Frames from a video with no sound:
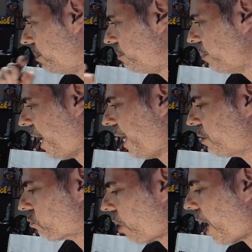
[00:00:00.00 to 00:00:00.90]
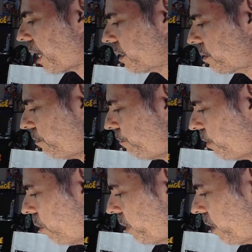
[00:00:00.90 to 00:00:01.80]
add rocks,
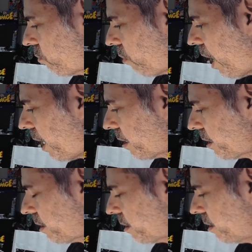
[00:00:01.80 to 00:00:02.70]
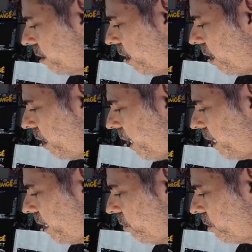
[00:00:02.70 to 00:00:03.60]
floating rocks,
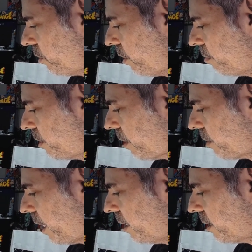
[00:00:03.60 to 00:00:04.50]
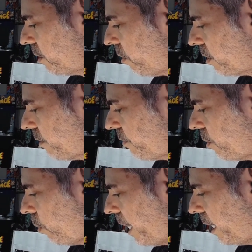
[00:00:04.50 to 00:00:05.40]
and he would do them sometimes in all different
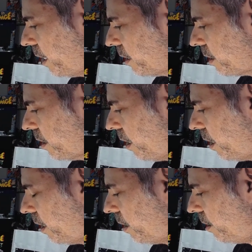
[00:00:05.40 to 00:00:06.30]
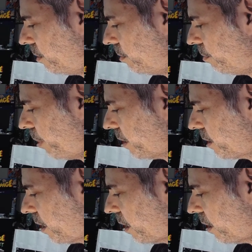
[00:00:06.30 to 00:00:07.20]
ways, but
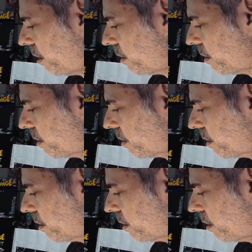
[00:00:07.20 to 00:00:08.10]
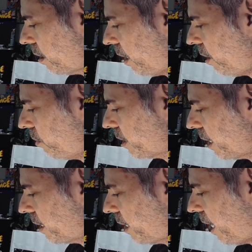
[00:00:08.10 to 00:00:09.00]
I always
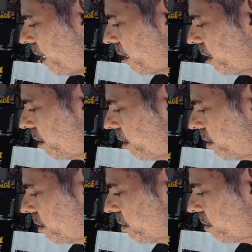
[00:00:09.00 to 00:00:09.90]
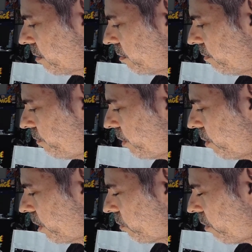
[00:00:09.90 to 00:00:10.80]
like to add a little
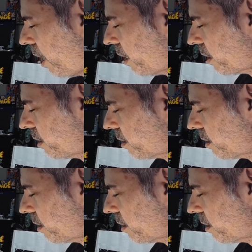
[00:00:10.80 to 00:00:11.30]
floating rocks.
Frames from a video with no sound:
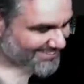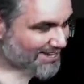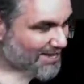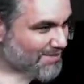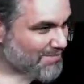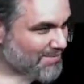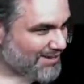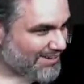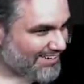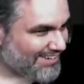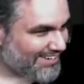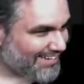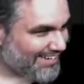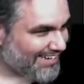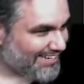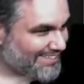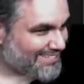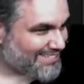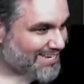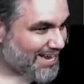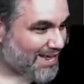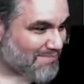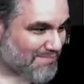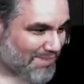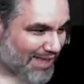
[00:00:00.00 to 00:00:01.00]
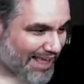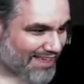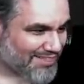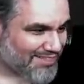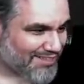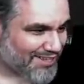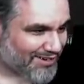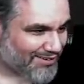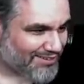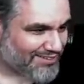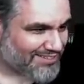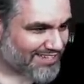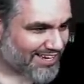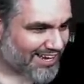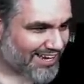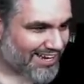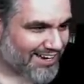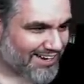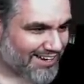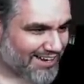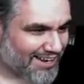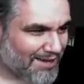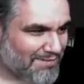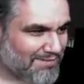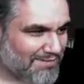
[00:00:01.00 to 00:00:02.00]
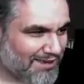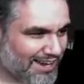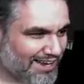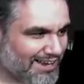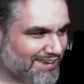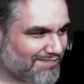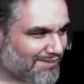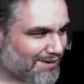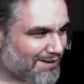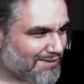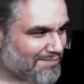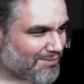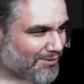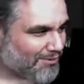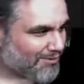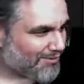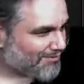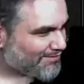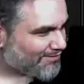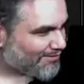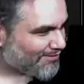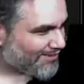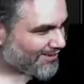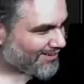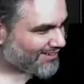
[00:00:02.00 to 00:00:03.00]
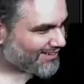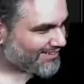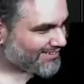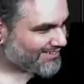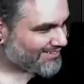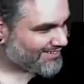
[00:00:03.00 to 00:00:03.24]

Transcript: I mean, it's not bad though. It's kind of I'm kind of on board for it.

----------

▶ THE TASK:
The listing above is to be retyped word for word, with the pictures omitted.

▶ PROBLEM SOLUTION:
Frames from a video with no sound:
[00:00:00.00 to 00:00:00.90]
[00:00:00.90 to 00:00:01.80]
add rocks,
[00:00:01.80 to 00:00:02.70]
[00:00:02.70 to 00:00:03.60]
floating rocks,
[00:00:03.60 to 00:00:04.50]
[00:00:04.50 to 00:00:05.40]
and he would do them sometimes in all different
[00:00:05.40 to 00:00:06.30]
[00:00:06.30 to 00:00:07.20]
ways, but
[00:00:07.20 to 00:00:08.10]
[00:00:08.10 to 00:00:09.00]
I always
[00:00:09.00 to 00:00:09.90]
[00:00:09.90 to 00:00:10.80]
like to add a little
[00:00:10.80 to 00:00:11.30]
floating rocks.
Frames from a video with no sound:
[00:00:00.00 to 00:00:01.00]
[00:00:01.00 to 00:00:02.00]
[00:00:02.00 to 00:00:03.00]
[00:00:03.00 to 00:00:03.24]

Transcript: I mean, it's not bad though. It's kind of I'm kind of on board for it.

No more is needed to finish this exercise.